Cause and transmission

Babesiosis is caused by a protozoa called Babesia canis and is spread in dogs by two species of ticks namely, Rhipicephalus sanguineus or Brown Dog Tick and Dermacentor variabilis or American Dog Tick. The protozoa are ingested by the tick when it bites an infected animal and then it dislodges and transmits the protozoa to an uninfected animal attaching to it. The protozoa then attach and penetrate the new host and transmit the disease.
Symptoms of infection
Canine babesiosis can be identified easily by pet parents by its peculiar clinical signs which include high fever (more than 105oF), inappetence, reddish/coffee colour urine, pale yellow gums and mucus membranes and enlargement of lymph nodes. The affected dog will appear weak and lethargic. Since the disease is caused by tick vector, it may be associated with other tick-borne diseases like Lyme Disease, Canine Ehrlichiosis, Rocky Mountain Spotted Fever, etc. This is often responsible for complication of the diseases and increase in severity of the symptoms of the disease.
Diagnosing Babesiosis
History of the case will provide useful clue to the diagnosis of Babesiosis. Your veterinarian may like to know about the prevalence of ticks in the area and exposure of your pet to the ticks.
The diagnosis of the disease mainly depends on history and clinical signs. Confirmatory diagnosis of the disease can be made by examination of blood smear prepared from freshly drawn blood from capillary rather than from blood vessels and detection of pyriform organism in the smear. Babesia organism appears in pair as tear shaped organism. The prevalence of tick in the particular area along with characteristic clinical signs gives a clue about the disease. Other laboratory findings include development of anaemia, low haemoglobin, low PCV, increase in concentration of blood. Other methods of diagnosis of Babesiosis include Antibody Testing, Imunefluorescence Technique, Hematocrit Centrifugation Test, and Polymerase Chain Reaction by RFLP (restriction fragment length polymorphism) using a known primer.
Treatment & management
Different drugs have been used for the treatment of Babesiosis with varying degree of success. Diminazine aceturate is the most common therapeutic option at a dose rate of 3.5-5 mg/kg. The dose rate of Babesia gibsoni is 10 mg/kg body weight. There may be distinct side effects of this drug and hence it may be used judiciously; preferably rehydration should be done before the administration of the drugs in case of dehydrated and debilitated animals. Severely anaemic patients may require blood transfusion and oxygen therapy before administration of antiprotozoal drugs.
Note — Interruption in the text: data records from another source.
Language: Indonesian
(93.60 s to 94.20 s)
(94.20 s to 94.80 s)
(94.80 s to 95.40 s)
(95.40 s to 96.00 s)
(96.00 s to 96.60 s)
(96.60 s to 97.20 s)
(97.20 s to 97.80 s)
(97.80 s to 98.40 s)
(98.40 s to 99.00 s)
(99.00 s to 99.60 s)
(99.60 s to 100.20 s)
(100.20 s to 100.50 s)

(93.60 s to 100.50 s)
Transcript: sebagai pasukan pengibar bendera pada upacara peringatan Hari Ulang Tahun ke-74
Supportive therapy with i/v fluids, cortico steroids and liver tonics may be useful in treatment of Babesiosis.
Prevention & helpful tips

  • Prevention or control of Babesiosis mainly depends upon the control of tick population of the area.
  • Pets should be regularly checked for the presence of ticks if they are going outside.
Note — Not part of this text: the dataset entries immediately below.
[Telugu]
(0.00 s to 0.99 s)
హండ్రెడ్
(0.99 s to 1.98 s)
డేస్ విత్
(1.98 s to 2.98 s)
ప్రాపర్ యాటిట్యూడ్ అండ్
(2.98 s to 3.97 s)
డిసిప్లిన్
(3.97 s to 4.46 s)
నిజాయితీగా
  • Regular spray of drugs which kills ticks should be done on the floor of kennel after consulting your vet.
  • Tick-infected dogs should be washed with drugs effective against ticks after preparing the dilution of recommended strength.
  • Injection of Ivermectin can also be given at six months interval as it will help to control ticks as well as other parasites.
  • Tick collar or other accessories should be tried on expert’s advice.
  • Blood transfusion from infected dog should be avoided.

(Dr MK Shukla is assistant professor/scientist at Department of Animal Reproduction, Gynaecology and Obstetrics, College of Veterinary Science & AH, Jabalpur, MP).